Retype every line from the one containing "(290.93 s to 291.93 s)" through the last line of the records below, both included; leave out the pictures.
○ ○ ○ ○ ○
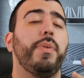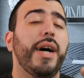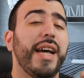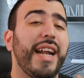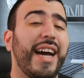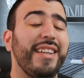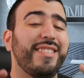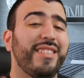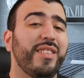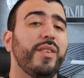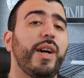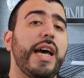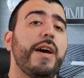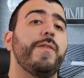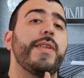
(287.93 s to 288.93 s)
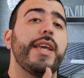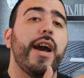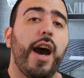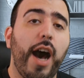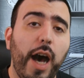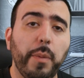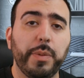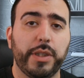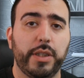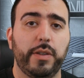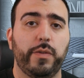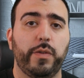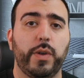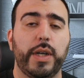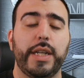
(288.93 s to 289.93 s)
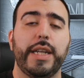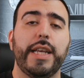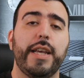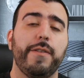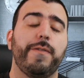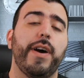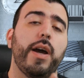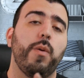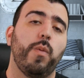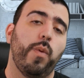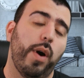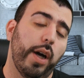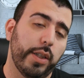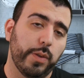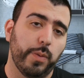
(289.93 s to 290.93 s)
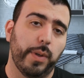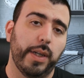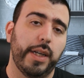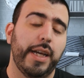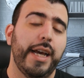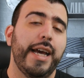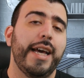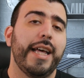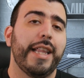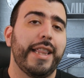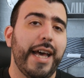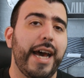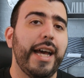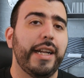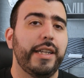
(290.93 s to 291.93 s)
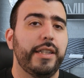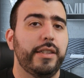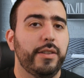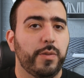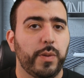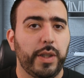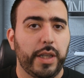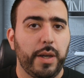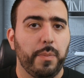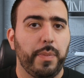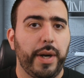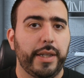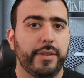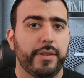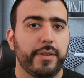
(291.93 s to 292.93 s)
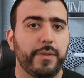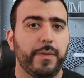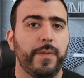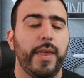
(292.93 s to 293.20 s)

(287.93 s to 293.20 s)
but I still have the option of one if I want one. That is really impressive.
○ ○ ○ ○ ○
**Solution:**
(290.93 s to 291.93 s)
(291.93 s to 292.93 s)
(292.93 s to 293.20 s)

(287.93 s to 293.20 s)
but I still have the option of one if I want one. That is really impressive.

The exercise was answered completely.